What to produce –
What you give back should match the entries below character for character.

Excerpts from a dataset –
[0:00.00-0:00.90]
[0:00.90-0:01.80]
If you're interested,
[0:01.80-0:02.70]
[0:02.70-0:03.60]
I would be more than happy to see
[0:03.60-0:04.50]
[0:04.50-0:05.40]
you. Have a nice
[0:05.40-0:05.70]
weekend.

Exercise solution –
[0:00.00-0:00.90]
[0:00.90-0:01.80]
If you're interested,
[0:01.80-0:02.70]
[0:02.70-0:03.60]
I would be more than happy to see
[0:03.60-0:04.50]
[0:04.50-0:05.40]
you. Have a nice
[0:05.40-0:05.70]
weekend.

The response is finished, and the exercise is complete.